**ABOUT THIS EXERCISE**
The lines you should transcribe are those from the one containing "[0:04.00-0:04.90]" to the end of the listing below, exactly, with pictures left out.

**PROVIDED MATERIAL**

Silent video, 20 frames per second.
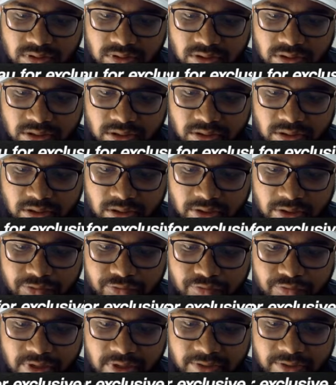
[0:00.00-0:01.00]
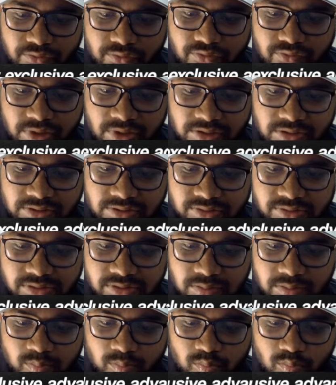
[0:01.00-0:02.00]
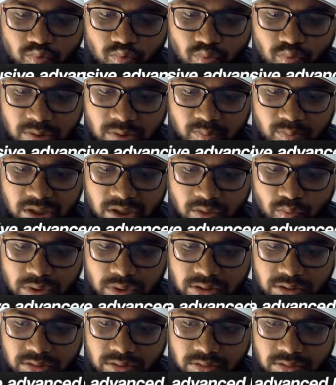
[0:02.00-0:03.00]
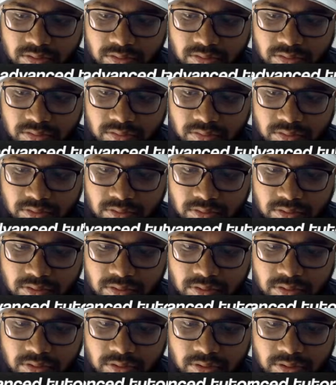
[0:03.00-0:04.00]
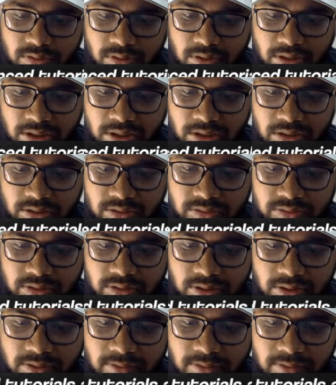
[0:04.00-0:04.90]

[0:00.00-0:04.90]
and I'll try to adjust them one by one like that.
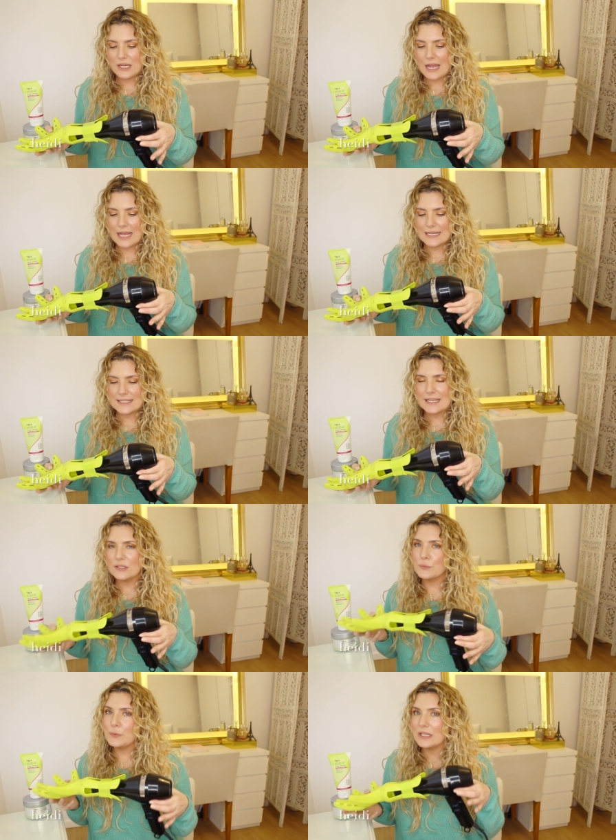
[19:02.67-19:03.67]
which has a
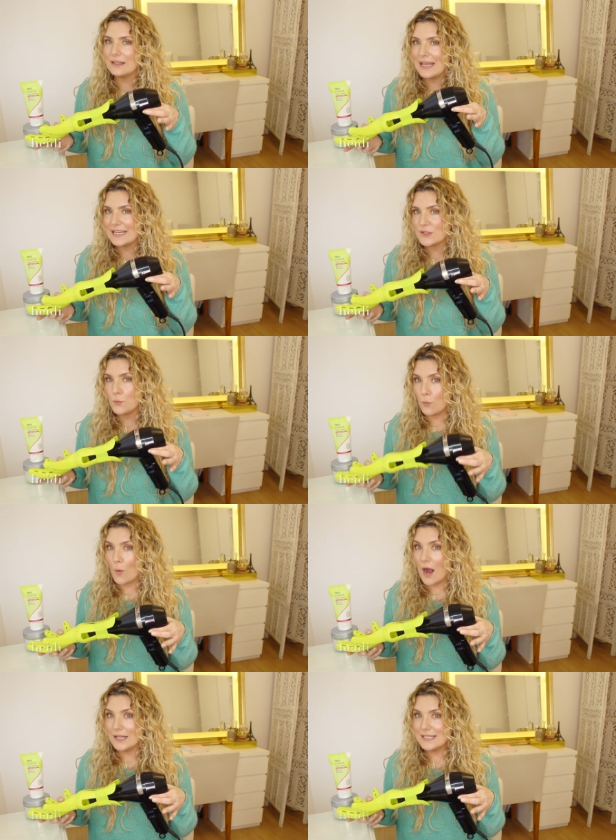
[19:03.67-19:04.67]
little bit less
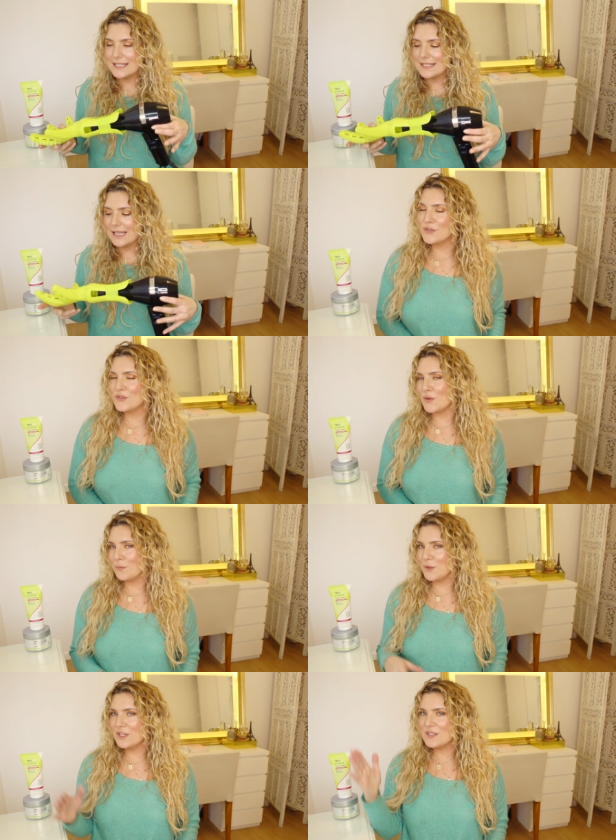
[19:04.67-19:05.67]
watts. So
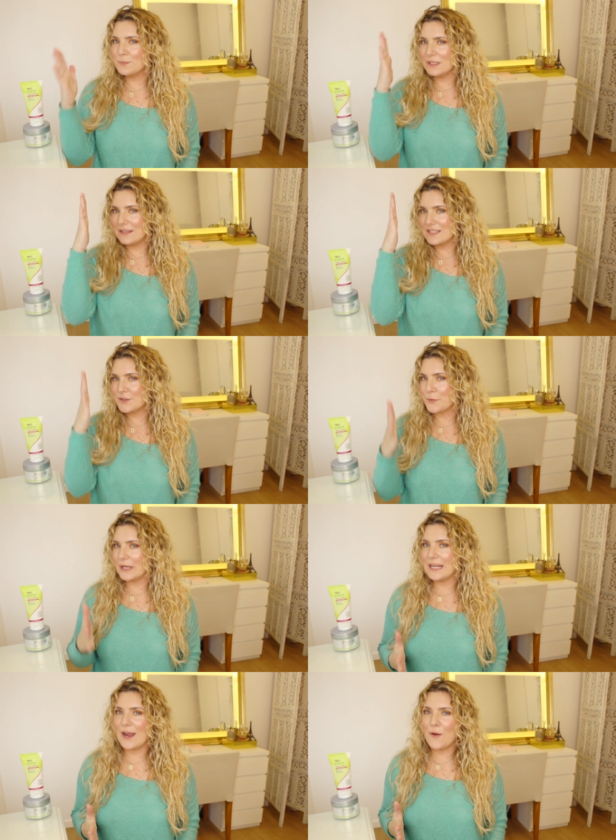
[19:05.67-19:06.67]
I'm gonna split the
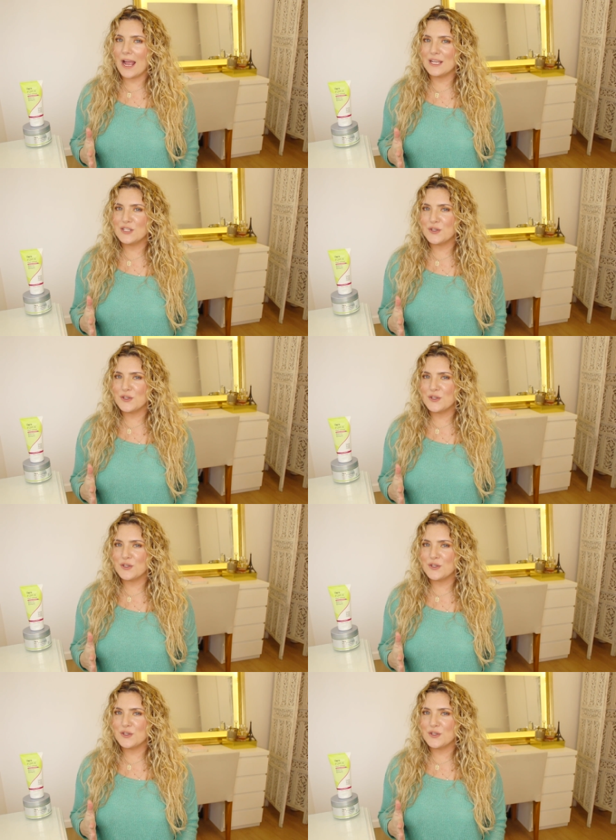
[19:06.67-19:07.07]
screen now and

**SOLUTION FOR THIS EXERCISE**
[0:04.00-0:04.90]

[0:00.00-0:04.90]
and I'll try to adjust them one by one like that.
[19:02.67-19:03.67]
which has a
[19:03.67-19:04.67]
little bit less
[19:04.67-19:05.67]
watts. So
[19:05.67-19:06.67]
I'm gonna split the
[19:06.67-19:07.07]
screen now and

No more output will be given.